Diagnostic Survival Tips from Parents

Sometimes your infant or child’s paediatrician/specialist may refer them for one or more of the following diagnostic procedures:

  • Barium Study
  • pH Monitoring
  • Gastroscopy/ Endoscopy

Diagnosis of GORD is often made on symptoms alone, but these tests can be used to confirm GORD or other conditions, or the extent of the disease.

To help you and your little one ‘survive’ these procedures our parents have put together some tips that helped them to get through in the hope that they help you too!

pH Study

For the pH study your child may return home with the probe or may remain as a hospital in patient. The probe usually stays in place for a minimum of 24 hours. 
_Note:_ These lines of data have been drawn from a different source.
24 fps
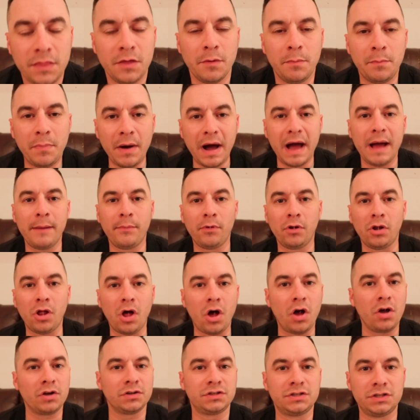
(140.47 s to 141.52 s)
The Bible
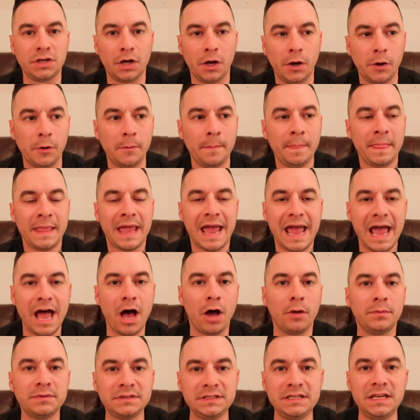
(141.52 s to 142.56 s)
also
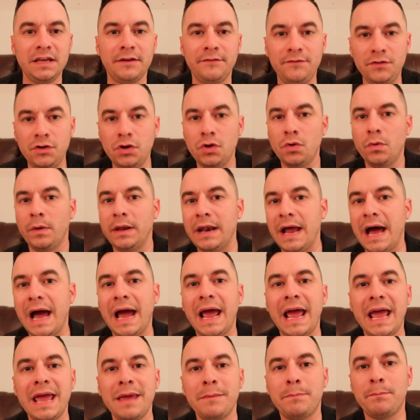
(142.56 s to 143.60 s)
helps give you and
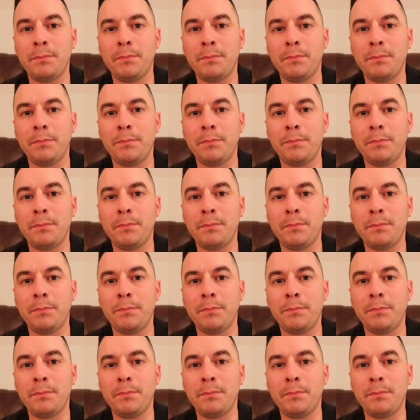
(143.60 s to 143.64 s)
I aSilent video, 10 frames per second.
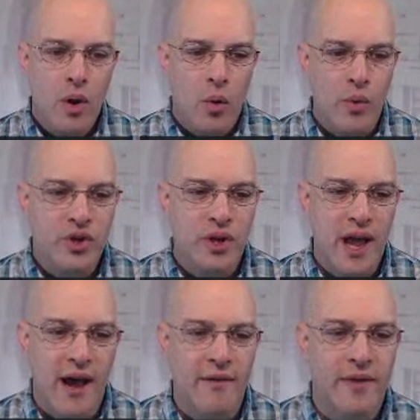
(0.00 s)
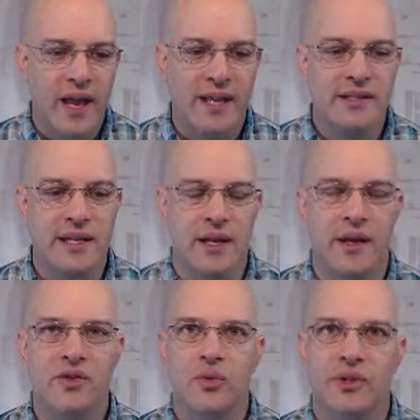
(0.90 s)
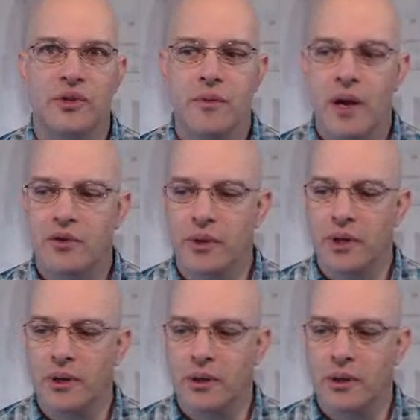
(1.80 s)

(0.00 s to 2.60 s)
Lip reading: we should have a DNSTwist directory.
  • Be prepared that with younger children they may wrap their hands like boxing gloves to avoid them pulling out the probe so have some activities that don’t use their hands- books, music, a cot mobile.

Hands may be wrapped

  • Button up clothes and Pyjama’s so you don’t have to pull clothes over the probe.
  • A little back pack for the pH monitor (some hospitals may provide this).
  • Ask that they put Manuka Honey strips under the probe on your LO face to avoid irritation from the tape. With my toddler I asked they tape the probe down his back so it was harder for him to access.
  • If not offered, request a play specialist to assist during insertion and removal of the probe.
  • With my 6 month old the baby carrier was a life saver and we did so many laps of the hospital to keep him entertained and so he would sleep.

IMG_5092

  • Sensory toys and aids are great as they can be calming e.g. fidget toys and weighted blankets.
  • A present bag (little cheap things) as prizes for when the probe was put in, and helping them keep it in. You could gift wrap the prizes as it occupies their hands a bit and even those with bandaged hands will need a break and hand stretches every couple of hours.
  • Show your child pictures of other children with the probe in to help normalise it for them.
  • Have their favourite cuddly thing with them.
  • If you are staying in the hospital ask if you can attend the hospital play room, it’s a great help at passing the time.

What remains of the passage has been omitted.